L’Office guinéen des Parcs nationaux et réserves de faune (OGPNRF), qui assure la coordination institutionnelle et technique du projet à l’échelle nationale, confirme l’utilisation d’outils variés.
« Ce projet s’appuie sur des outils technologiques et participatifs pour assurer son suivi : systèmes d’information géographique (SIG) pour cartographier les habitats et pressions, images satellitaires et drones pour observer l’évolution du couvert végétal, pour documenter les déplacements de la faune, ainsi que des méthodes de connaissances communautaires afin d’intégrer les savoirs locaux dans la planification », déclare le colonel Aboubacar Samoura, Directeur général de l’OGPNRF.

Un corridor, pourquoi ?
La Guinée ayant perdu une importante partie de sa biodiversité, la mise en place d’un corridor écologique est urgente et prioritaire pour préserver sa biodiversité, car les corridors écologiques permettent aux espèces de se déplacer librement, favorisant ainsi leur recherche alimentaire, les échanges génétiques entre individus d’une même espèce et réduisant les risques d’extinction. Dans le cas des chimpanzés, espèce en voie d’extinction, cela est crucial pour leur survie.

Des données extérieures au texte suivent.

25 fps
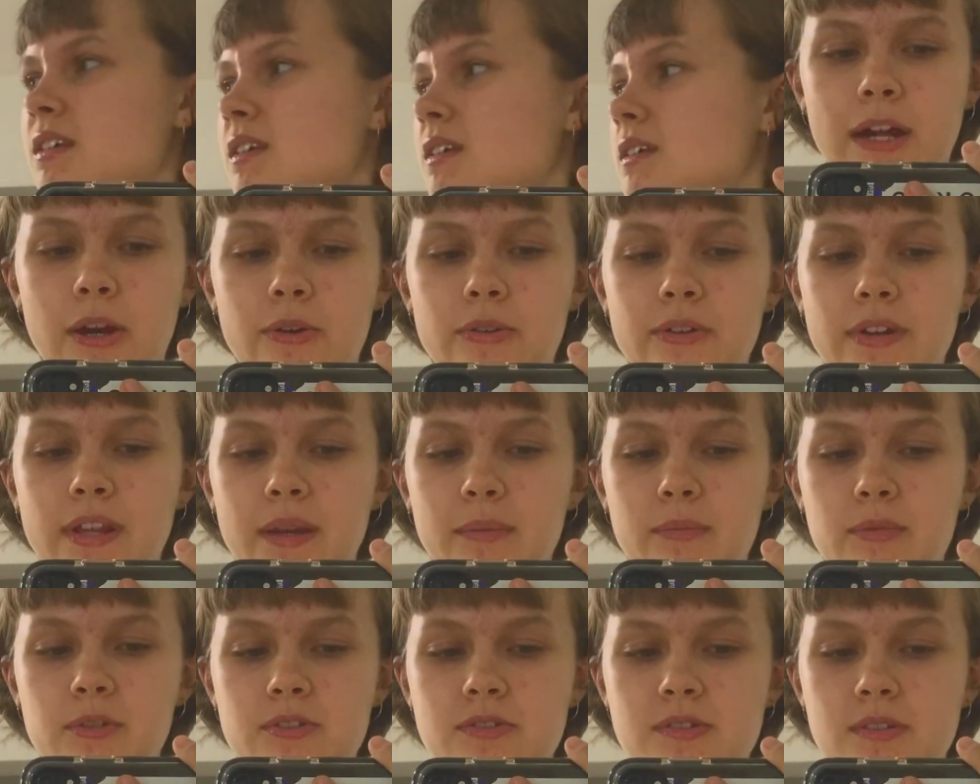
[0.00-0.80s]
Our
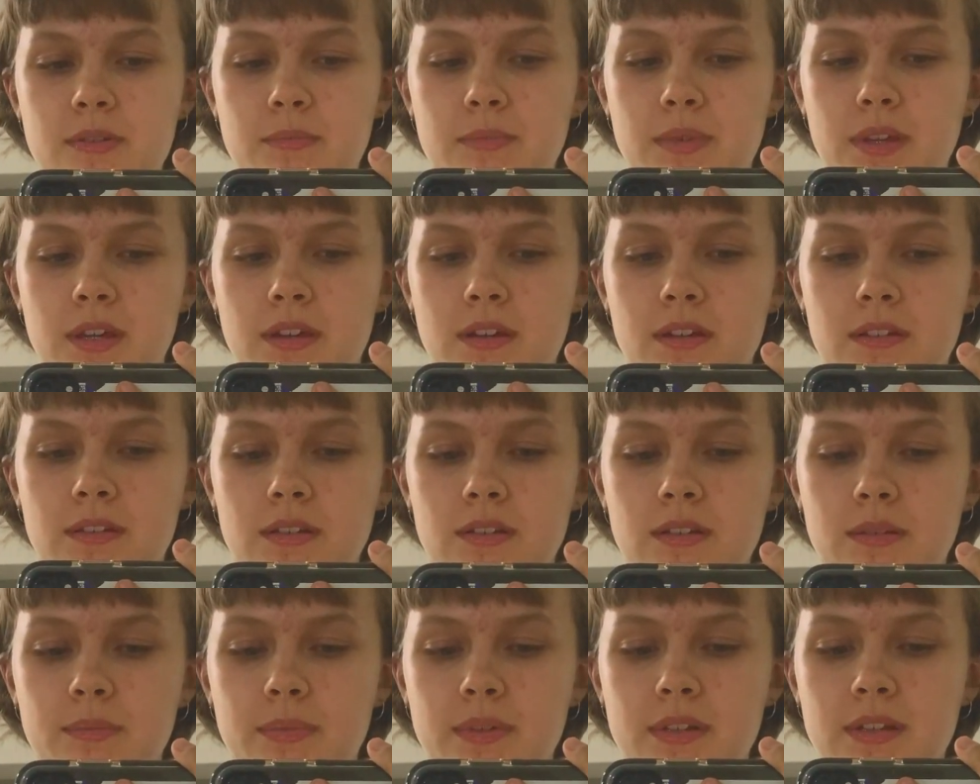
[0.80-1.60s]
neighbors are being a
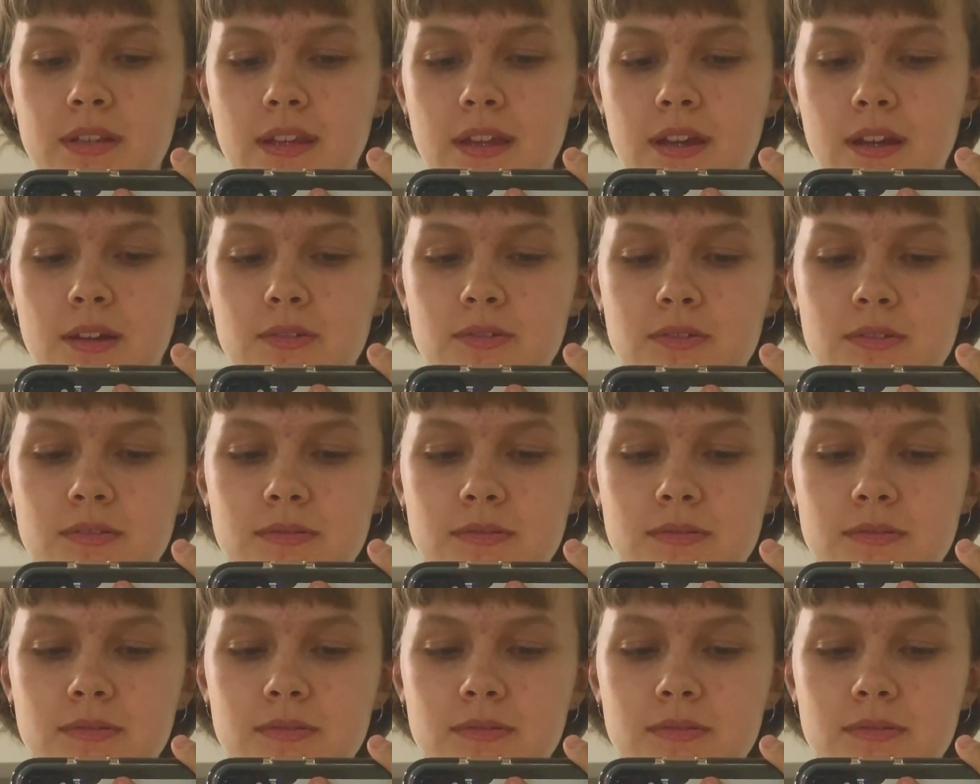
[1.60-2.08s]
little bit loud.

Le corridor écologique est une arme de lutte contre la fragmentation des habitats due à la déforestation et au braconnage confinant les animaux, notamment les chimpanzés dans de petits îlots forestiers. Les corridors écologiques visent à reconnecter ces zones protégées, permettant aux espèces de migrer et de se disperser naturellement.
Avec l’augmentation de la température globale, de nombreuses espèces migrent vers des latitudes et altitudes plus favorables. Les corridors écologiques peuvent faciliter ces migrations, aidant ainsi les espèces à s’adapter aux changements climatiques.
Enfin, les corridors écologiques peuvent également bénéficier aux communautés locales en fournissant des services écosystémiques essentiels, tels que la pollinisation, la régulation des ressources en eau et la conservation des sols.
Depuis plus de 30 ans, Papa Abdoulaye Fall intervient en Afrique en tant que consultant en faveur de la protection environnementale ; il encourage les initiatives de protection des animaux.
« C’est dans ce sens que des initiatives sont en cours pour créer des corridors écologiques dans certains pays comme la Tanzanie, ou dans des zones frontalières, comme, par exemple, entre la Côte d’Ivoire et le Liberia, pour protéger les chimpanzés et leur habitat », explique cet expert auprès de la Banque mondiale.
Image de bannière : Traces du passage d’animaux le long du corridor. Image fournie par Marion Cassinot, coordinatrice du projet.